Raw data Block Start
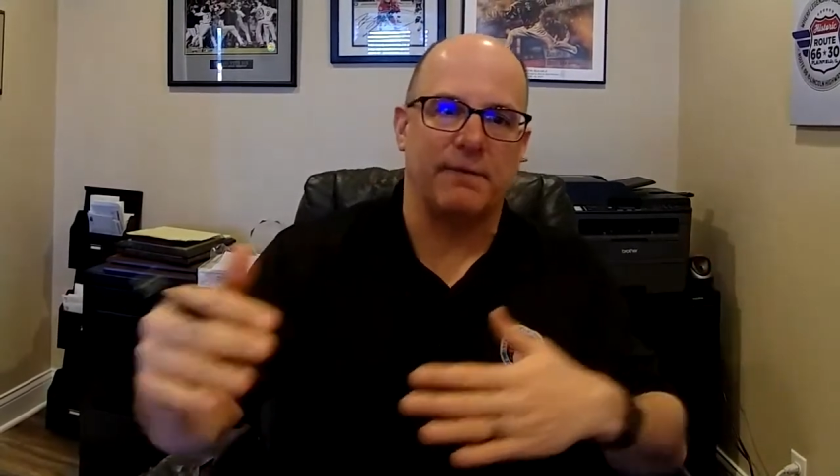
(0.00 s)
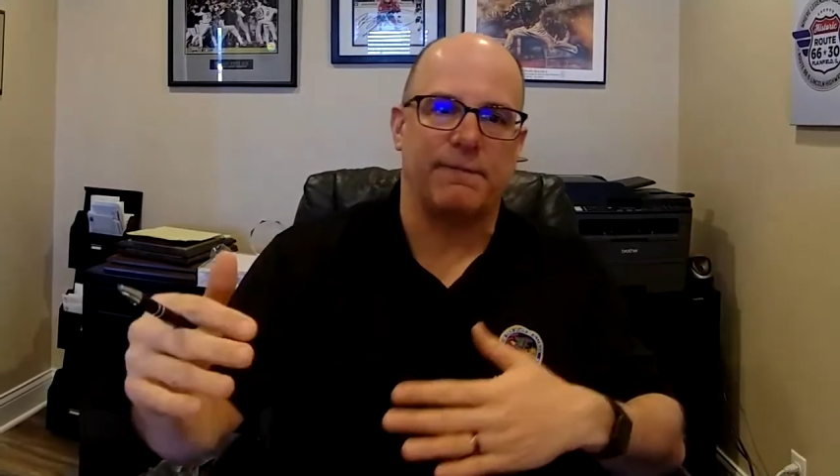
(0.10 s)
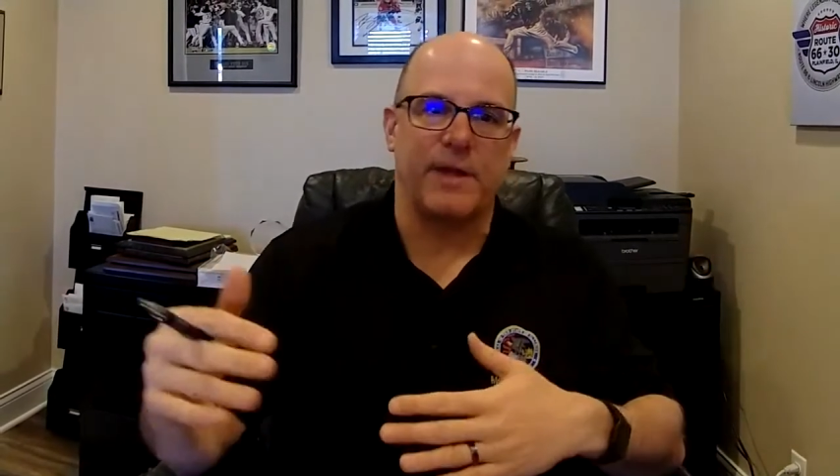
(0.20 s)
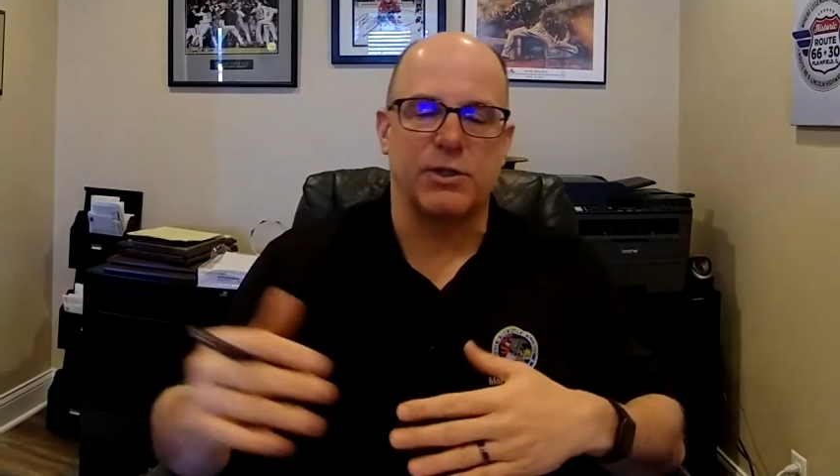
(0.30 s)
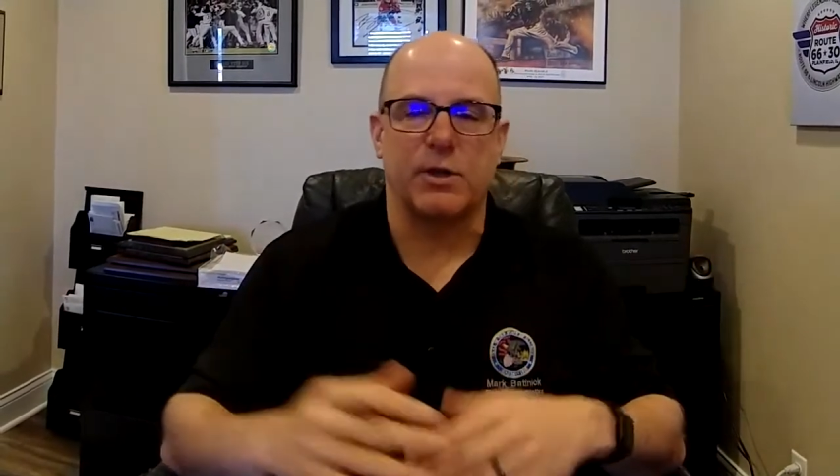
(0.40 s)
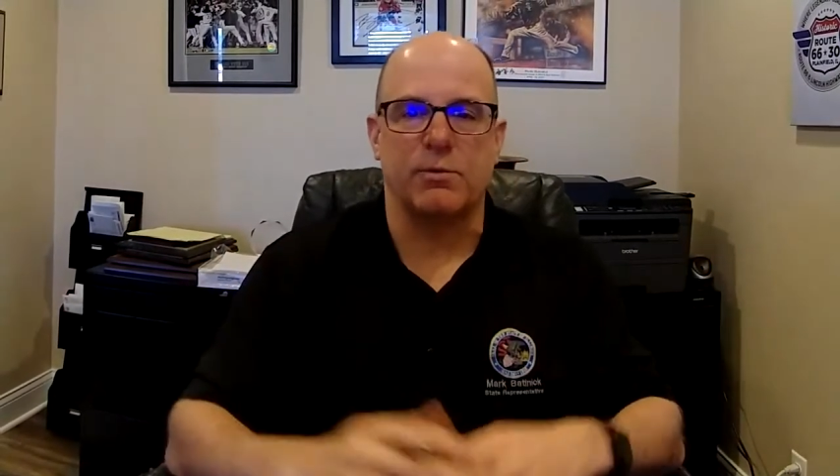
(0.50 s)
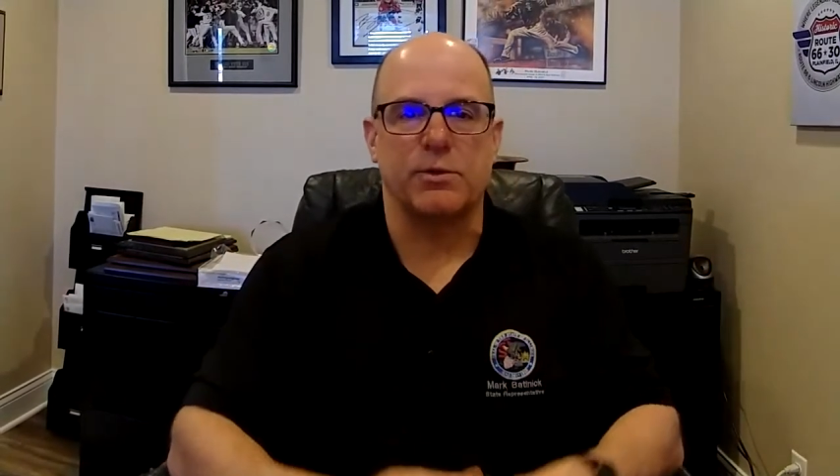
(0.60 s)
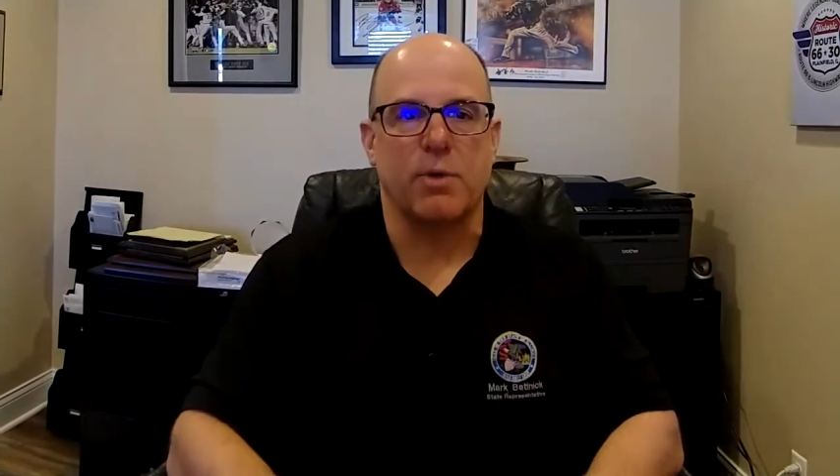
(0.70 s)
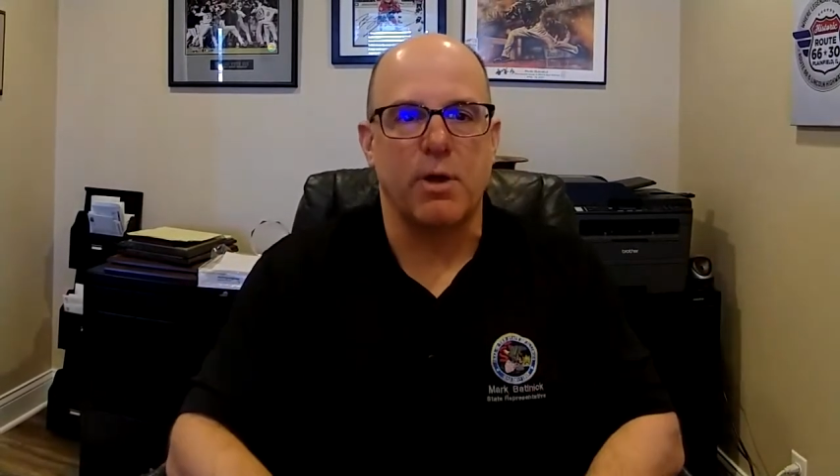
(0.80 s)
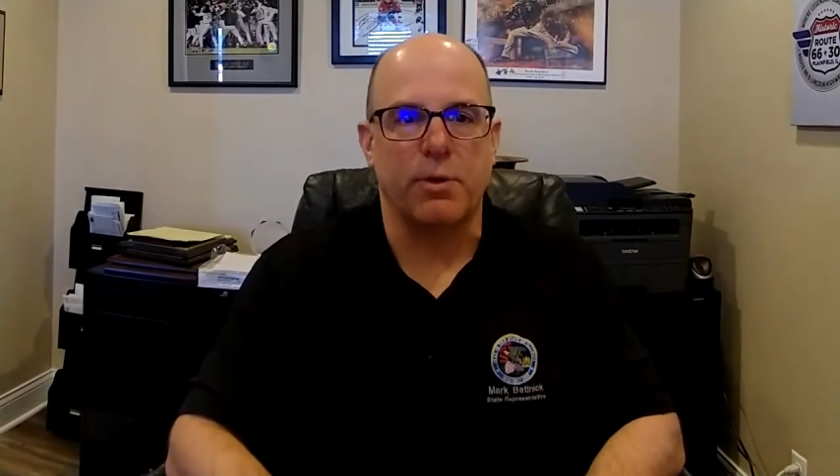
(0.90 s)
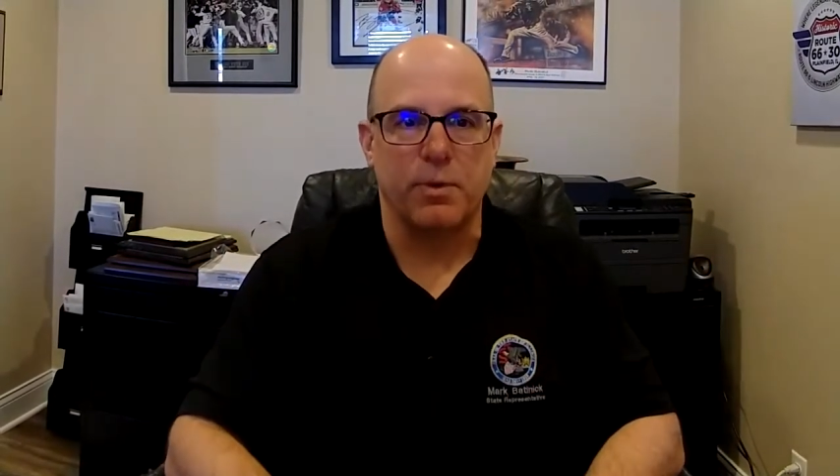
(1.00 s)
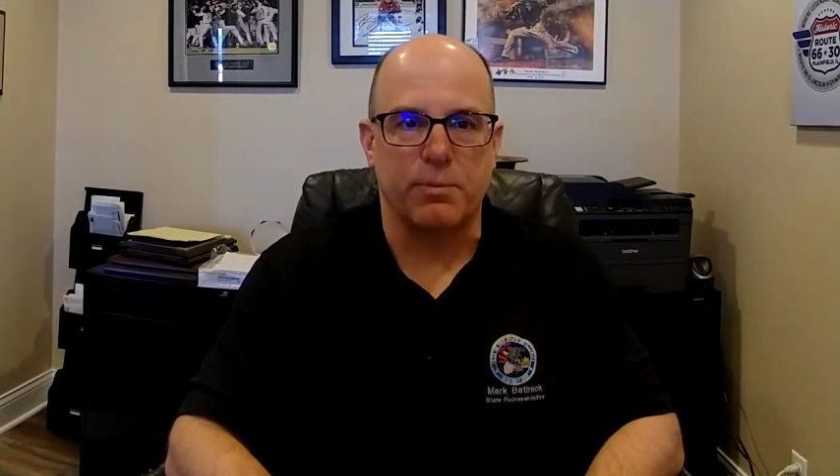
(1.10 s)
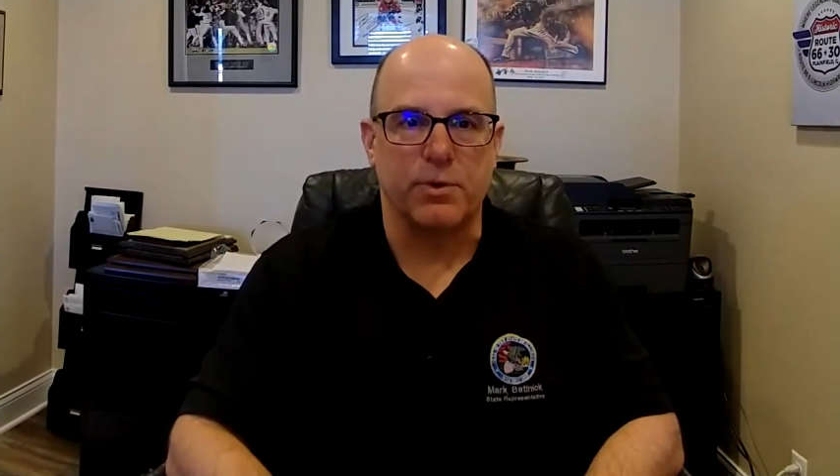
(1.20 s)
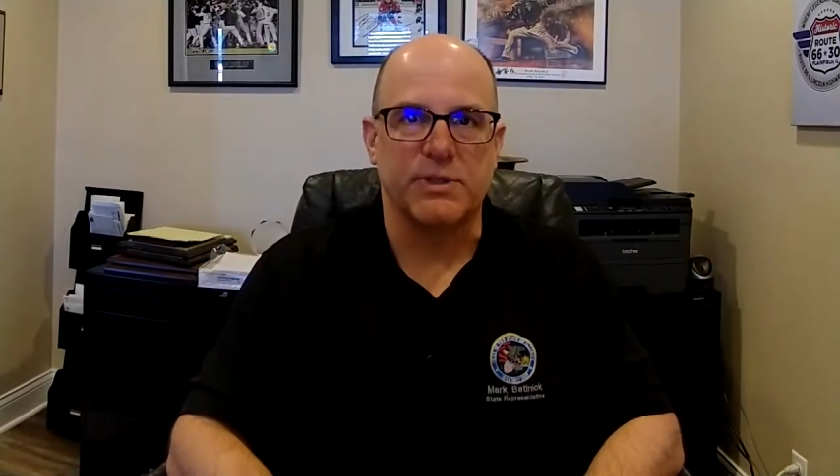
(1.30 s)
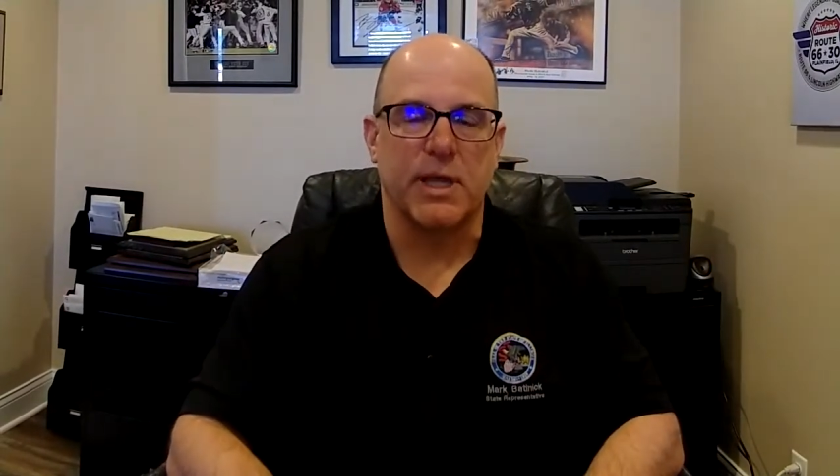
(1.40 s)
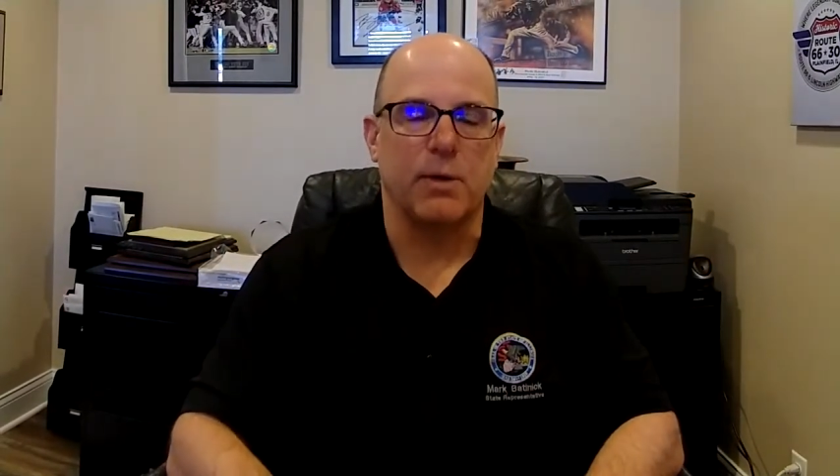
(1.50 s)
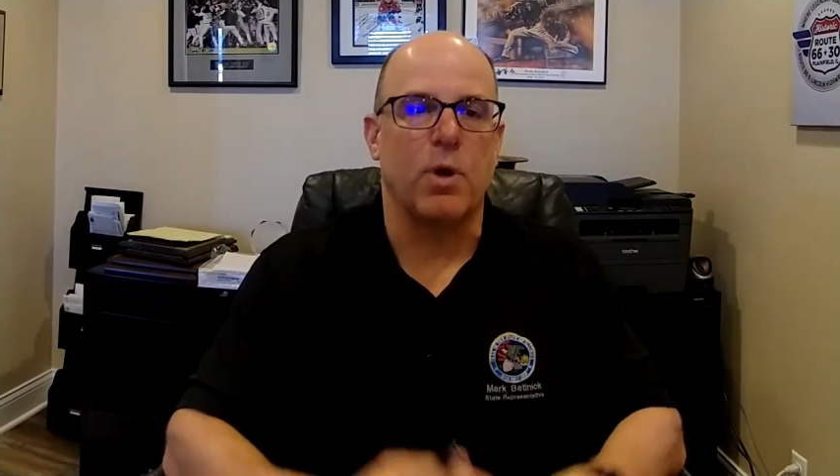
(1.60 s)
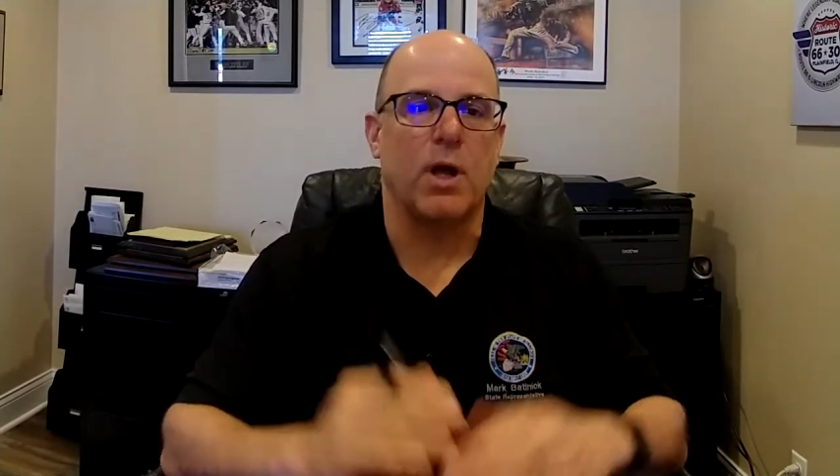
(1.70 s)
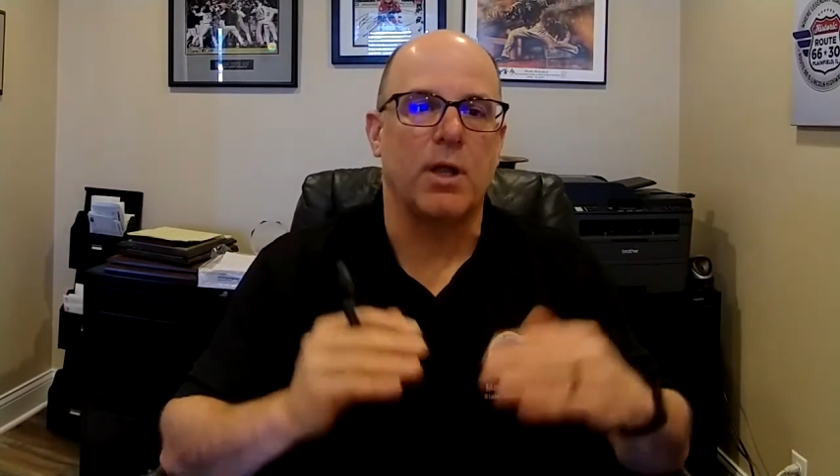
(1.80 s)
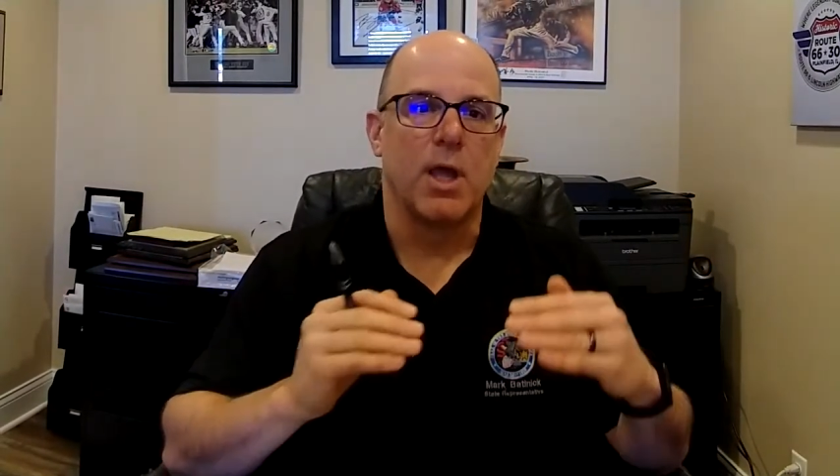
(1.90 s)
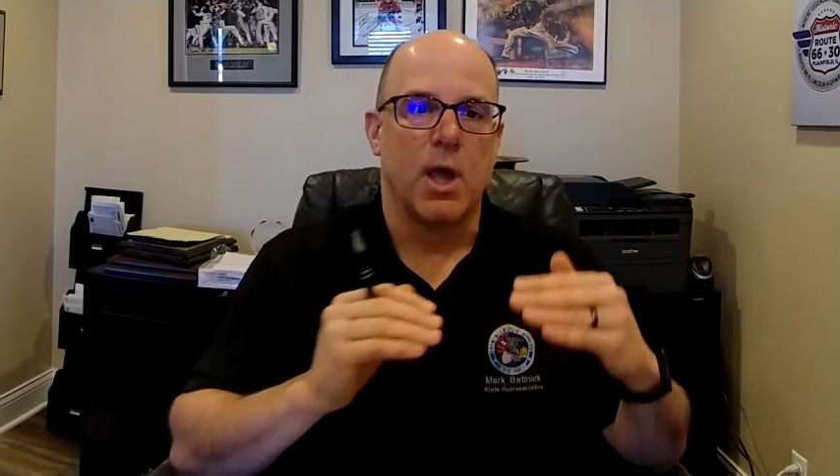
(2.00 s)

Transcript: inflation that was around 3%. Well,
Raw data Block End
Exercise description: Repeat the data exactly in full, omitting its pictures.

Solution for this problem:
(0.00 s)
(0.10 s)
(0.20 s)
(0.30 s)
(0.40 s)
(0.50 s)
(0.60 s)
(0.70 s)
(0.80 s)
(0.90 s)
(1.00 s)
(1.10 s)
(1.20 s)
(1.30 s)
(1.40 s)
(1.50 s)
(1.60 s)
(1.70 s)
(1.80 s)
(1.90 s)
(2.00 s)

Transcript: inflation that was around 3%. Well,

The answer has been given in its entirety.